45.      The Attorney General argues that it is not for him or this court to determine whether, as a matter of Brazilian law, the letters of request are lawful or not.  He prays in aid not only the emphasised comments of the Divisional Court in paras 18 and 27 of Abacha (see para 29 above) but also the doctrine of Act of State whereby the courts of one country will not generally adjudicate upon the validity of the acts of a foreign government carried out in its territory (see Buttes Gas & Oil Co v Hammer (No's 2 & 3) [1982] AC 888; applied in Jersey in Re Yaheeb Trust [2003] JLR 92. 

46.      In our judgment the Attorney General is correct.  We agree with the comments of the Divisional Court in Abacha that the Attorney General is not required to determine disputed questions of foreign law; indeed as a matter of practicality, he cannot possibly be expected to resolve such matters.  It is for the courts of the requesting country to adjudicate upon such matters if necessary.  It is clear that in this case it is open to Mr Maluf to raise the question of the lawfulness of the letters of request in the criminal proceedings in Brazil and that the Brazilian courts have jurisdiction to exclude any material obtained if the letters of request are unlawful.  That is not to say, however, that the Attorney General can simply ignore altogether questions of lawfulness.  In our judgment, in order for his decision not to be challengeable on the grounds of Wednesbury unreasonableness, he must act in a way that a reasonable Attorney General would act in order to satisfy himself as to the lawfulness of the request.  In most cases the fact that the request comes from the central authority of the requesting country will of itself be sufficient and no further step need be taken.  On other occasions, particularly if doubts have been raised, the Attorney General may need to do more.  What he will need to do in any given case will of course depend upon the particular circumstances.  We emphasise that all he has to do is take reasonable steps to ascertain that the request is lawful; he most certainly does not have to determine that it is. 

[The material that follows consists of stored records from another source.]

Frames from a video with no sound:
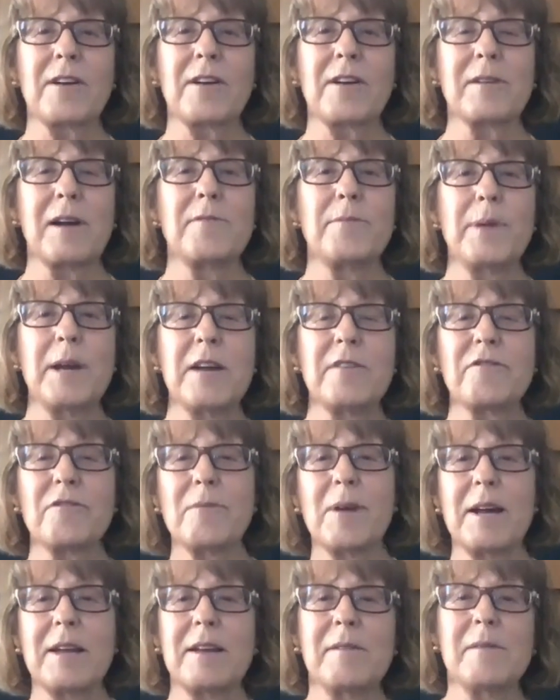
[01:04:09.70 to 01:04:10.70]
I've paid
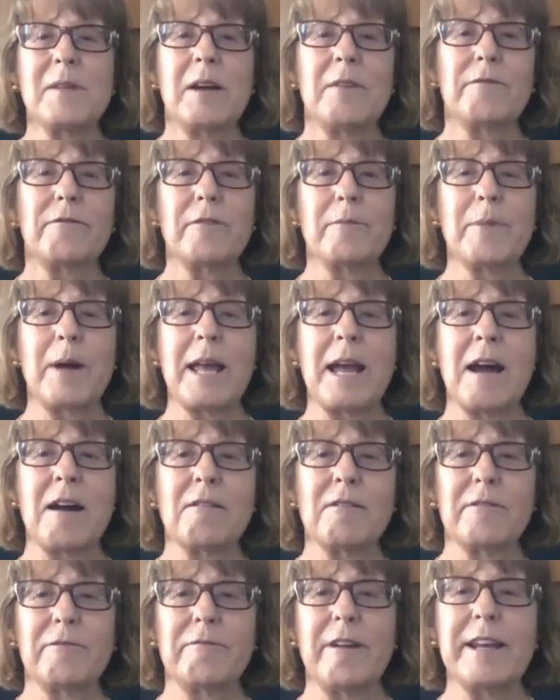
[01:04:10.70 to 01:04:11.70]
for my
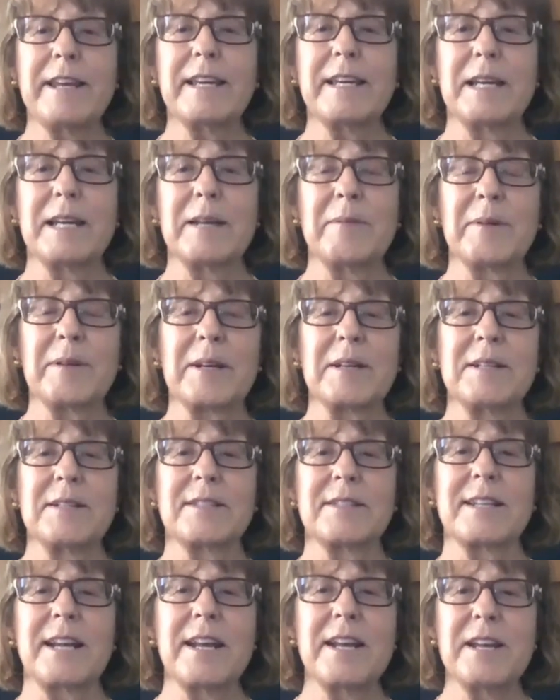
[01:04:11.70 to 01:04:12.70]
hour of Reiki and I'm going to
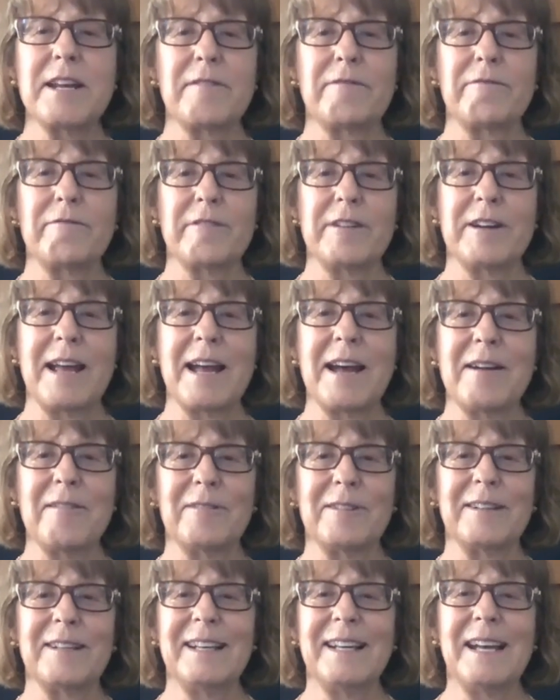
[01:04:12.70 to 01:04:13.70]
stay here for an
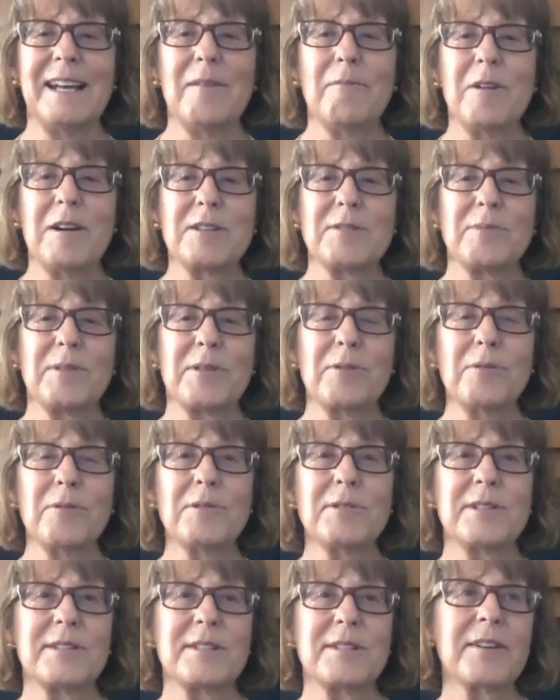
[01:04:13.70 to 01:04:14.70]
hour. Whereas with
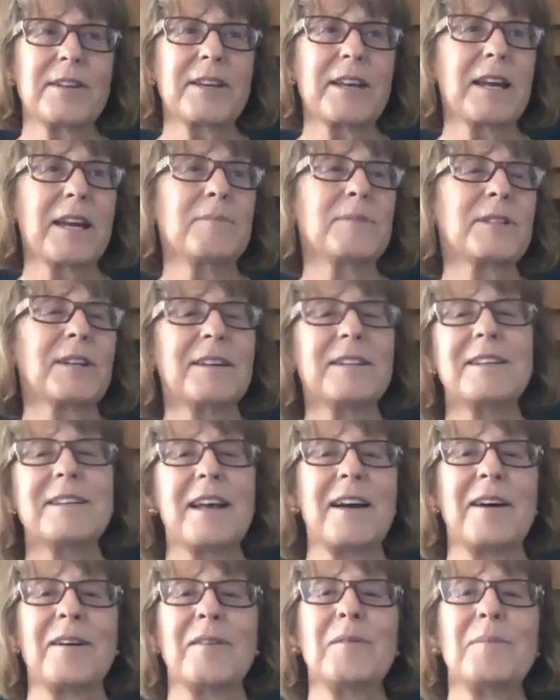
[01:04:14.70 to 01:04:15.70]
horses, okay, I'm done
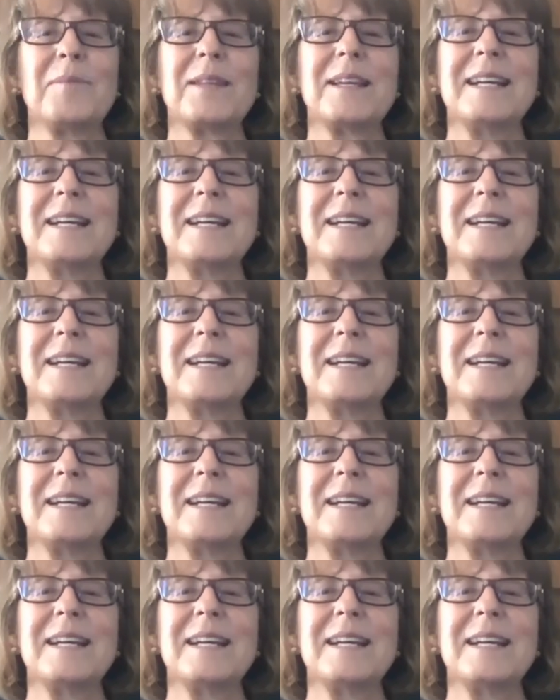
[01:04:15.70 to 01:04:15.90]
now.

47.      In this case, because of the history of difficulties, the Attorney General has obtained the Morais opinion which has been endorsed by the Attorney General of the Federal Republic.  In the course of these proceedings evidence has been given by Mr Madruga, the director of the Brazilian central authority, that the letters of request are lawful.  Furthermore, it is not irrelevant that the second letter of request was delivered in person by the current Attorney General of the Federal Republic.  We accept that we do not strictly have to determine, for the purposes of these proceedings, whether the Attorney General would be acting unreasonably in relying upon the evidence available to him but it is necessary to consider the issue in order to determine whether the interests of justice require the letters of request to be disclosed to the applicants so that they make further representation on the question of lawfulness.   We regard any argument that a decision of the Attorney General to rely upon the evidence currently available to him would be liable to be quashed on the grounds of Wednesbury unreasonableness or procedural unfairness as being doomed to failure.  He has several opinions at the highest level from the Federal Republic stating that the letters of request are lawful.   Even if the letters were disclosed and even if the applicants were to produce a further legal opinion to the effect that the letters were unlawful, what further steps could the Attorney General take?  There would then be a dispute as to the law of Brazil which neither the Attorney General nor this Court would be in a position to or should resolve.  The Attorney General would be faced with conflicting opinions and he would clearly not be acting unreasonably were he to proceed to transmit the information in the light of the opinions as to lawfulness available to him from the Federal Republic.  In the circumstances the interests of justice do not require that the letters of request (or redacted versions) be disclosed to the applicants for the purposes of considering further their lawfulness.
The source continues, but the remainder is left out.